The 1979 song Lemmy forced himself to write: “I had to come up with something”
1979 was the year that the metal world was given a hard slap by Motörhead.
Not that they ever saw themselves in the metal vein. Most live nights, frontman and bassist Ian ‘Lemmy’ Kilmister would take the stage, tilt his head back and bellow “We are Motörhead, and we play rock and roll” before kicking off the show.
As far as Lemmy was concerned, his Motörhead juggernaut simply carried over Little Richard’s original R&B beat, dragged through the rawer turbo rock of the Detroit garage, and spiked with his notorious taste for amphetamine.
Whether he liked it or not, Motörhead absolutely stood as one of the leading forces of the new wave of British heavy metal, while managing to forge a respectable cowboy boot in the world of punk. Such a marriage of two underground camps would find its essential document on 1979’s immortal LP twofer, Overkill and Bomber, establishing the Motörhead assault and heralding their classic tenure through their defining Ace of Spades top ten.

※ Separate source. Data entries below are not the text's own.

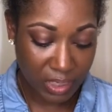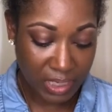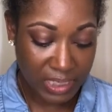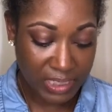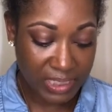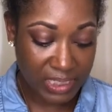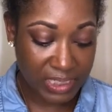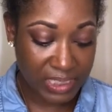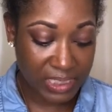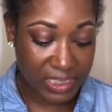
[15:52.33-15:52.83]

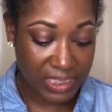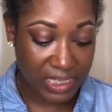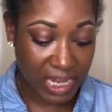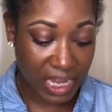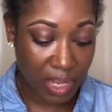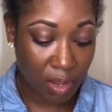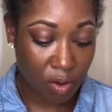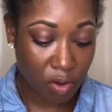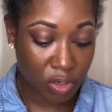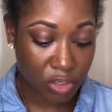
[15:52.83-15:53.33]
to stay
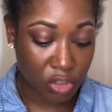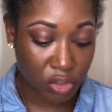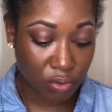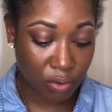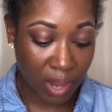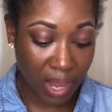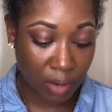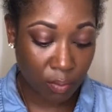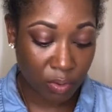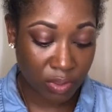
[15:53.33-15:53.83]
on
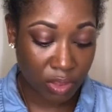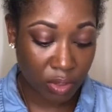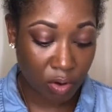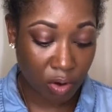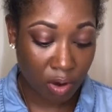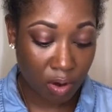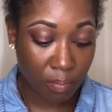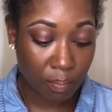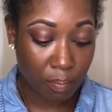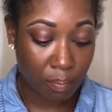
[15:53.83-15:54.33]
track with
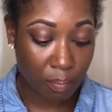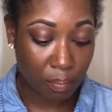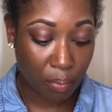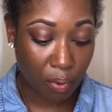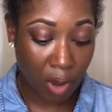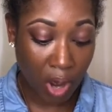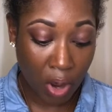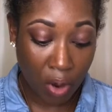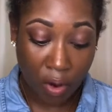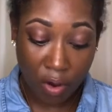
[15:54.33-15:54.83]
your
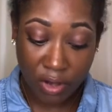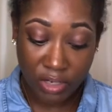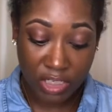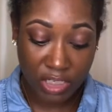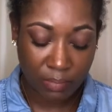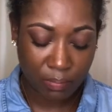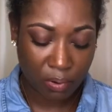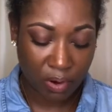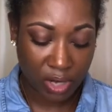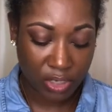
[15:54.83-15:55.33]
priority
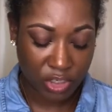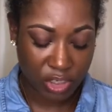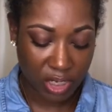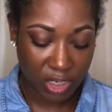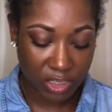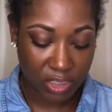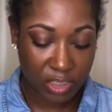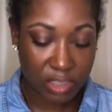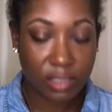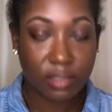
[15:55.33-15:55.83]

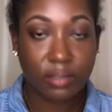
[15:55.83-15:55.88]
projects.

Ambitions were expanding for the band. Having cut their debut in a blistering three days, Motörhead holed up in London’s Roundhouse and Sound Development studios across a six-week stint from December 1978 with producer Jimmy Miller, interspersed with their heavy touring commitments. Having shaped much of their material on the road, the band were able to enter the studio and blast through their material with the confidence of having nurtured them on stage repeatedly into the final, belligerent forms.
Save one number. It turned out that a burst of cinematic inspiration would compel Lemmy to pen a number to quickly sketch out a much-loved Overkill cut that never shared its genesis on stage like the rest of the album.

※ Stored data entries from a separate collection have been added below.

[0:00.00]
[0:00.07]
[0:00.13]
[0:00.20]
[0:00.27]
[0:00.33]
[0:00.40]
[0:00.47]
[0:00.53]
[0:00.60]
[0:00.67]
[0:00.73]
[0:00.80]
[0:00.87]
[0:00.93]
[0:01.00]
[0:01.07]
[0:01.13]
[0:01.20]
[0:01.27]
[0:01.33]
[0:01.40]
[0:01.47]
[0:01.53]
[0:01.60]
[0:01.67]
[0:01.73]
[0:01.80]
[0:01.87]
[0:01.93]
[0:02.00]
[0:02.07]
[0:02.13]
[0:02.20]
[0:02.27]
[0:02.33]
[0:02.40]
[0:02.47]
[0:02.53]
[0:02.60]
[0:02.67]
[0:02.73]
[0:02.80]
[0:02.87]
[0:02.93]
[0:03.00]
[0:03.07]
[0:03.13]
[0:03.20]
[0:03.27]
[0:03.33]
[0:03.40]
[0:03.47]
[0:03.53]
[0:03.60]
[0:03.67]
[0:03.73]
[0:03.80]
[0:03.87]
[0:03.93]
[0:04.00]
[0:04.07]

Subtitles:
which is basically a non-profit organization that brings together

“To be honest, we were one song short,” Lemmy once stated. “So I had to come up with something literally overnight. I remember going to a cinema in Portobello Road that night; they were screening the classic Metropolis silent film from the 1920s, which was directed by Fritz Lang. That gave me the creative boost I needed. So, I went home, wrote the song, took it into the studio and we did it on the spot.”
A penchant for sci-fi was never above Lemmy. As longtime fans will know, the Motörhead frontman first came to real prominence slinging his growling bass for the rag-tag space rock ensemble Hawkwind, adding that hard rock heft to tales of cosmic travel and writer Michael Moorcock’s ‘The Eternal Champion’ around their Space Ritual era. He’d lift his own formerly far-out ‘Motörhead’ and ‘Lost Johnny’ from Hawkind for his heavy successor, and even appear in 1990’s dystopian thriller Hardware.
Metropolis’ German expressionist reach towers across cinema, but the silent movie’s immortal tale of class conflict in the futurist cityscape managed to rear its head potently in Lemmy’s terse lyrics, clearly the result of a night’s furious creative writing but still capturing the themes starkly, “Metropolis, the worlds divide / Ain’t nobody on the other side.”
Suddenly, Lemmy was able to pluck a slice of sci-fi and hammer the material into his own image, that of outlaw rebellion against the Man the ‘Ace of Spades’ bellower was more than an authority on.